Haiti death toll rises to nearly 1,300 after 7.2 magnitude earthquake
More than 1,200 people have died after a 7.2 magnitude earthquake hit Haiti, according to the head of the country’s civil protection agency.
At least 1,297 people died and more than 2,800 were injured, said Jerry Chandler.
The confirmed death toll had previously stood at 724, but US geological officials have estimated that thousands may have been killed.
The earthquake completely destroyed nearly 3,000 homes and damaged more than 5,000, Haiti’s civil protection agency said.
Prime minister Ariel Henry declared a state of emergency, and said he will mobilise government resources to help victims in areas affected by the major earthquake, the AP news agency reported.
The south-west of Haiti appears to have had the worst damage, particularly around the city of Les Cayes. The epicentre of the earthquake was about 7.5 mile from the town of Saint-Louis du Sud, the US Geological Survey said.
The destruction has also pushed hospitals to the brink and blocked roads that would carry vital supplies.
Mr Henry said: “When it comes to medical needs, this is our biggest urgency. We have started to send medications and medical personnel to the facilities that are affected
“For the people who need urgent special care, we have evacuated a certain number of them, and we will evacuate some more today and tomorrow.”
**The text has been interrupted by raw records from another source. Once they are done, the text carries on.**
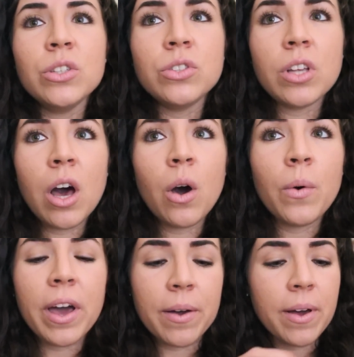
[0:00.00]

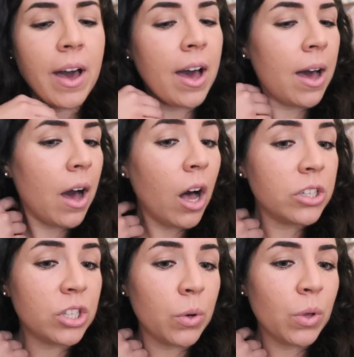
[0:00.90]
So
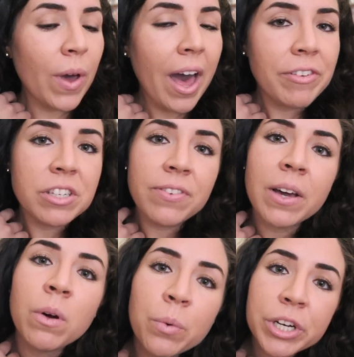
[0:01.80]
also, you have to
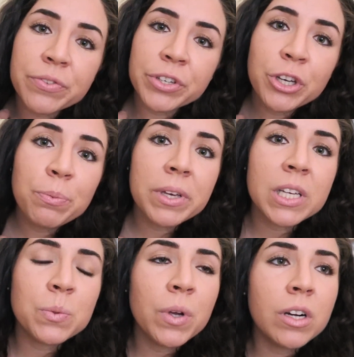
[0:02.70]
find what works for you,
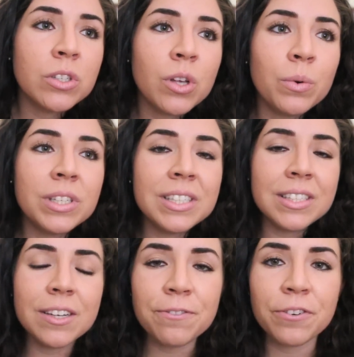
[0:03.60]
because we are so
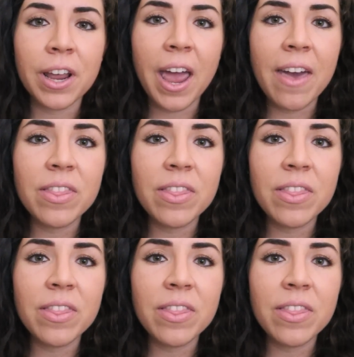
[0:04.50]
different.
The damage and devastation came while Haiti is bracing itself for Tropical Storm Grace, which is projected to hit the island between Monday and Tuesday, and the strong winds and rain are expected to hamper rescue efforts.
US President Joe Biden said he had authorised an “immediate US response”, including a search and rescue team, through USAID.
UN general secretary Antonio Guterres said that the organisation is “supporting rescue and relief efforts”.
Neighbouring country Dominican Republic has offered to send food and medical equipment, and Cuba is reportedly deploying more than 250 of its doctors.
I am following the latest unfolding tragedy in Haiti.
My heart goes out to all affected by the earthquake. My deepest condolences to all who have lost family and friends.
The @UN is working to support rescue and relief efforts.
— António Guterres (@antonioguterres) August 14, 2021
The quake comes over a decade after a disastrous 7.0-magnitude shock in 2010 that struck closer to the country’s capital of Port-au-Prince, killing an estimated 220,000 people and causing extensive damage to Haiti’s infrastructure and economy.
Haiti has a population of about 11 million people, of which about 59 per cent live below the poverty line.
The earthquake and impending tropical storm come while Haiti was still reeling from the assassination of its president Jovenel Moïse and the political turmoil it caused. First Lady Martine Moïse was also shot, but has survived.
A spokesperson from charity ActionAid has said that Haitian people are struggling with multiple crises, including rising levels of hunger, political instability, and gang violence.